Sortir de l'ombre : migrants et réfugiés au Liban

J’ai d’abord connu Omar durant l’été 2016. Il avait 9 ans. C’était un garçon à la voix basse, aux yeux rêveurs mais au regard insistant. À l’époque, Omar avait déjà travaillé tout une année dans le restaurant d’un complexe vacancier de la Békaa. Son travail était assez simple : livrer la nourriture aux clients du restaurant. Cependant, pour un garçon de sa taille et doté d’une constitution plutôt frêle, c'était un travail exigeant. Le week-end étant particulièrement chargé, au bout de quelques mois, Omar fut invité à travailler le dimanche, son seul jour de congé. Omar sentit qu'il n'avait d'autre choix que d'accepter, et peu après, il se retrouva en train de travailler 8 heures par jour, 7 jours par semaine. Quand il put enfin trouver le courage de demander une augmentation, on lui répondit sur un ton menaçant : « Tu devrais dire merci d'avoir un travail ! ».

© Illustration Hassan Youssef

La famille de Omar avait fui la ville d'Alep en pleine guerre, en 2014. Elle avait trouvé refuge dans une petite tente louée dans l'un des camps de réfugiés de la Békaa. Son père Walid, menuisier de profession, se démena pour trouver du travail. Au bout de quelques mois de séjour, ses économies fondirent et la famille dut affronter un avenir incertain. Omar ne rêvait que de retourner à l'école et de retrouver les jouets qu'il avait abandonnés en quittant Alep. De son côté, son père répétait que la vie lui avait appris une précieuse leçon. « Les rêves, ce n’est pas pour des gens comme moi. J'espère seulement que mes enfants auront une vie meilleure que la mienne ».

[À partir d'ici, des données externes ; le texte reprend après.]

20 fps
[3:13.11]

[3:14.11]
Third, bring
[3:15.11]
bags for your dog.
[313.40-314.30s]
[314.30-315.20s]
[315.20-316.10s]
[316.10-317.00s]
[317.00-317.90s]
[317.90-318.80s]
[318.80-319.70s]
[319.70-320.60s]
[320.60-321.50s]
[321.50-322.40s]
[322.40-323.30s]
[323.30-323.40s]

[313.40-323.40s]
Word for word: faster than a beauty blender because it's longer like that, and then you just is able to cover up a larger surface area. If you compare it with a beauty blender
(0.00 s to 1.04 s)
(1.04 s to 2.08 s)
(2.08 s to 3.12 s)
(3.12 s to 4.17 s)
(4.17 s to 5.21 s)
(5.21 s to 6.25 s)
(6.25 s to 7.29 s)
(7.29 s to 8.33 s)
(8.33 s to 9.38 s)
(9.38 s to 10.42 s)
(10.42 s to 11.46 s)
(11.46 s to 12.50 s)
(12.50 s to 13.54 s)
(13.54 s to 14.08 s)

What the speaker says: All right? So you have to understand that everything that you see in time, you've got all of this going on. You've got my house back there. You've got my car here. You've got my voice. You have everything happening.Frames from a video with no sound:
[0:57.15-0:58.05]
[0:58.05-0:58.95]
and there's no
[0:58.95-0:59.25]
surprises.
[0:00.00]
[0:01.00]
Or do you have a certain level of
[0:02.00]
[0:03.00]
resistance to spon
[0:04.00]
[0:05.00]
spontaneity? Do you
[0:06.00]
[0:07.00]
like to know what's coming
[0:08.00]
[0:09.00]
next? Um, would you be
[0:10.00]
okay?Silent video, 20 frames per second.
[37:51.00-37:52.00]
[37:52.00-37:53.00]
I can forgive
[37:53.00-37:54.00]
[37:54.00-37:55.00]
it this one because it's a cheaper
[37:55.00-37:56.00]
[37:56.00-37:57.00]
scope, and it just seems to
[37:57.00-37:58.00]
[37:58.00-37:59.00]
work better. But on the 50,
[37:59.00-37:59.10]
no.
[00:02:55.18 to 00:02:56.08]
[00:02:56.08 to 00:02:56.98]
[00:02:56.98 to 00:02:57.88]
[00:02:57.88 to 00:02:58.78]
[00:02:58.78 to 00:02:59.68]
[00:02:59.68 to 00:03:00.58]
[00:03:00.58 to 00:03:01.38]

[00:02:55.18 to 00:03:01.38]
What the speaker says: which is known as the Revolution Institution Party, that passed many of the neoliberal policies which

Des millions de migrants et de réfugiés qui considèrent ce petit pays comme leur foyer provisoire vivent dans un état de grande vulnérabilité. Leur séjour au Liban n’est qu’une période d’attente indéfinie. Faute d’avoir su mettre en œuvre, tout au long des décennies passées, une politique énergique qui se serait attaquée aux causes profondes de la pauvreté et des inégalités dans la société, une sous-classe de migrants facilement exploitables s’est créée et s’est maintenue sur place. Privés de nombreux droits fondamentaux, ces migrants sont essentiels pour maintenir un certain statu quo, car facilement utilisables et remplaçables. En fait, la gouvernance du laisser-faire, typique de la politique libanaise, remonte à bien avant l'afflux récent de réfugiés venus de la Syrie voisine. L'une des premières manifestations de ce modèle politique est illustré par le refus persistant de l'État libanais de réglementer, par le biais d’une législation déterminée, le secteur du travail domestique, où depuis des décennies sévissent les abus.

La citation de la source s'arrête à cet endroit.